ASSIGNMENT - Give an exact transcription limited to the lines from the one with "[9.00-9.90s]" through the end of the entries, including both; no pictures belong in it.

-------- TASK INPUT

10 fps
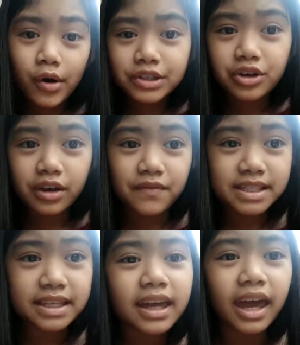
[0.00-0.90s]
We're going to
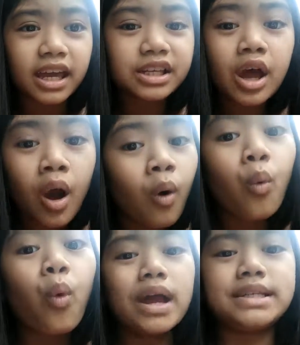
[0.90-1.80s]
investigate
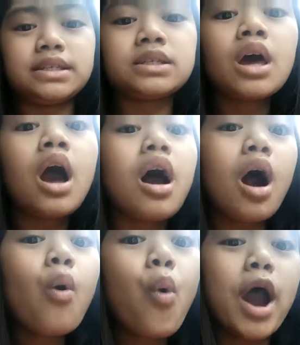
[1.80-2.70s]
wedges.
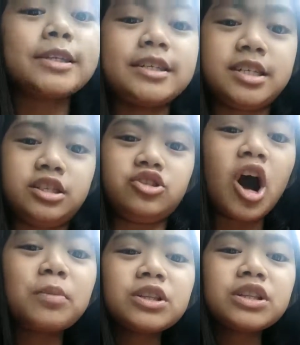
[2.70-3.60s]
A wedge is a
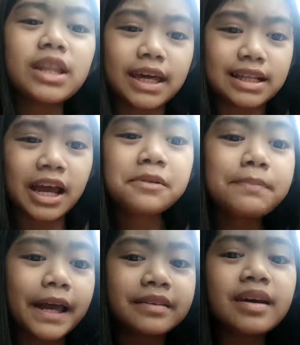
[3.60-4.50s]
double inclined
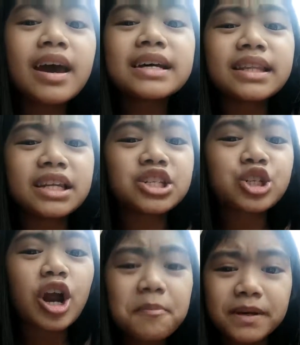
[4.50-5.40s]
plane that
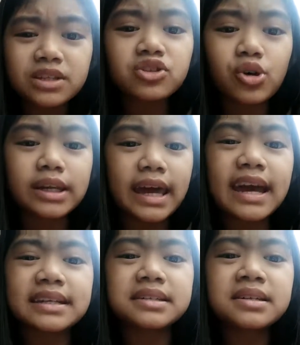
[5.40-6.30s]
is sharpened to an
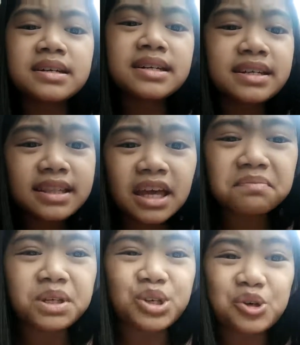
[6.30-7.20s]
end. It
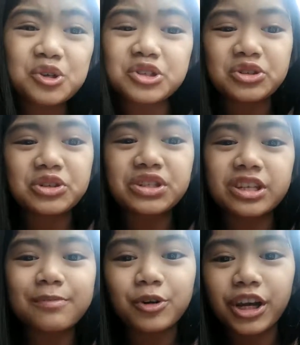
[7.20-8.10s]
can be used to
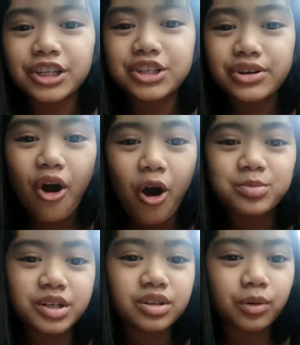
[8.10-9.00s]
separate two
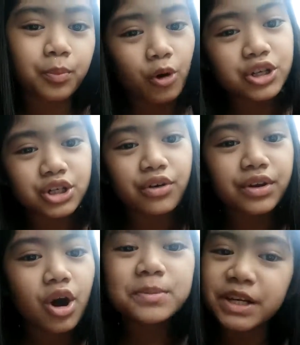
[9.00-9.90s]
objects or portion
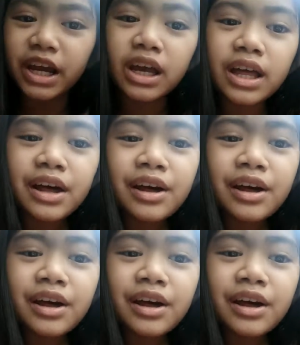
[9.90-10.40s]
of an object,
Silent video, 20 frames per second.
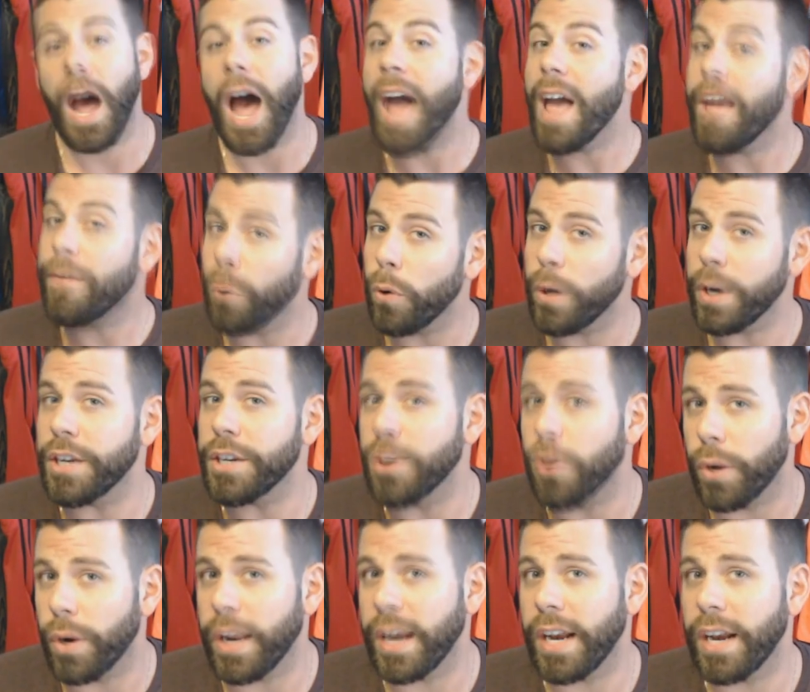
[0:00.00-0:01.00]
I've already
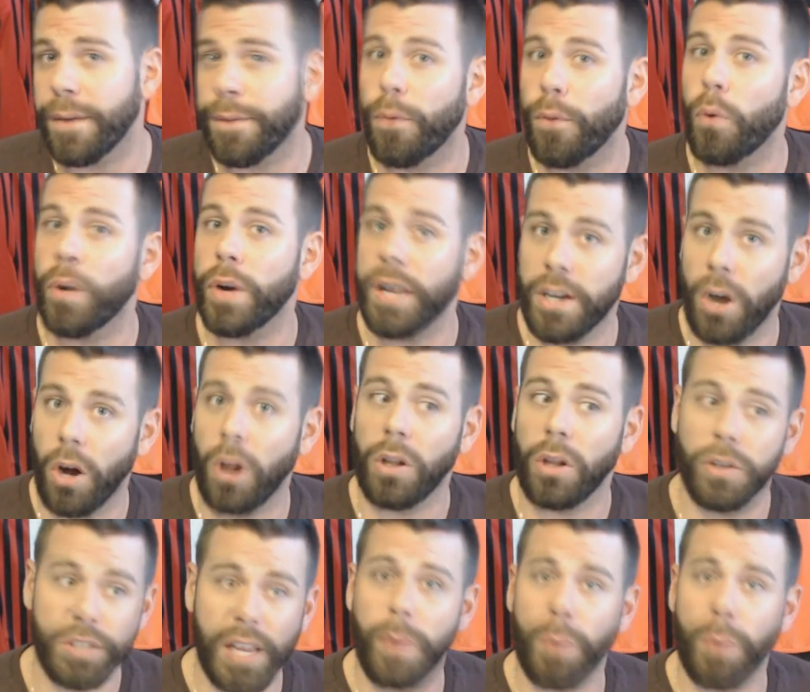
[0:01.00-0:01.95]
donated $40.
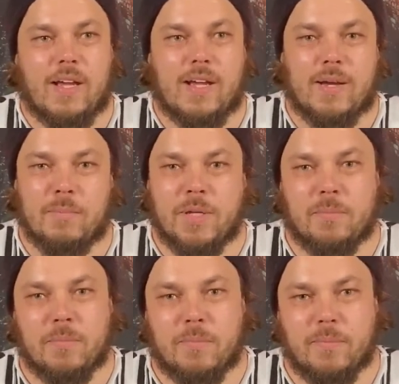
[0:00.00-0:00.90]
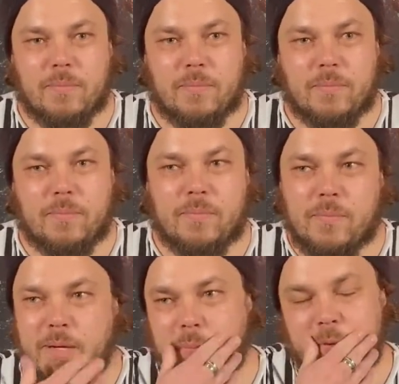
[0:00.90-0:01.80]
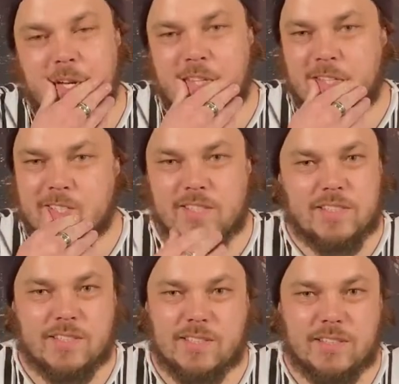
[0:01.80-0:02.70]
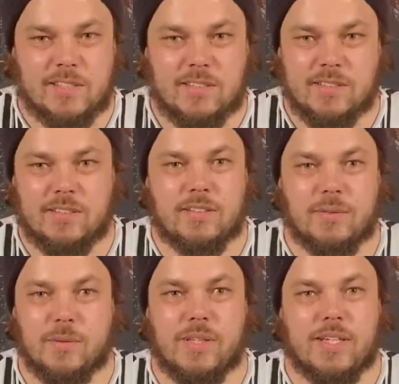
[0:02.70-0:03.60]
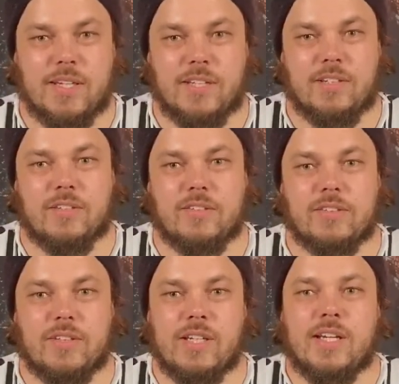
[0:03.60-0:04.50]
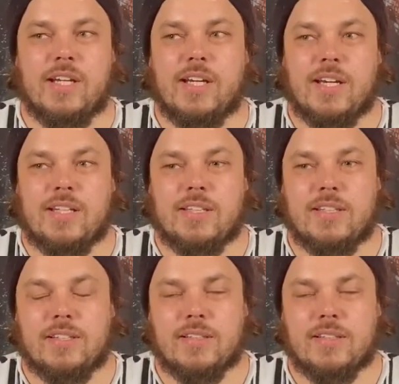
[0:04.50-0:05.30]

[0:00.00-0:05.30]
I mean, my brother and sister were there, you know, and then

----------------

ANSWER SPACE -
[9.00-9.90s]
objects or portion
[9.90-10.40s]
of an object,
Silent video, 20 frames per second.
[0:00.00-0:01.00]
I've already
[0:01.00-0:01.95]
donated $40.
[0:00.00-0:00.90]
[0:00.90-0:01.80]
[0:01.80-0:02.70]
[0:02.70-0:03.60]
[0:03.60-0:04.50]
[0:04.50-0:05.30]

[0:00.00-0:05.30]
I mean, my brother and sister were there, you know, and then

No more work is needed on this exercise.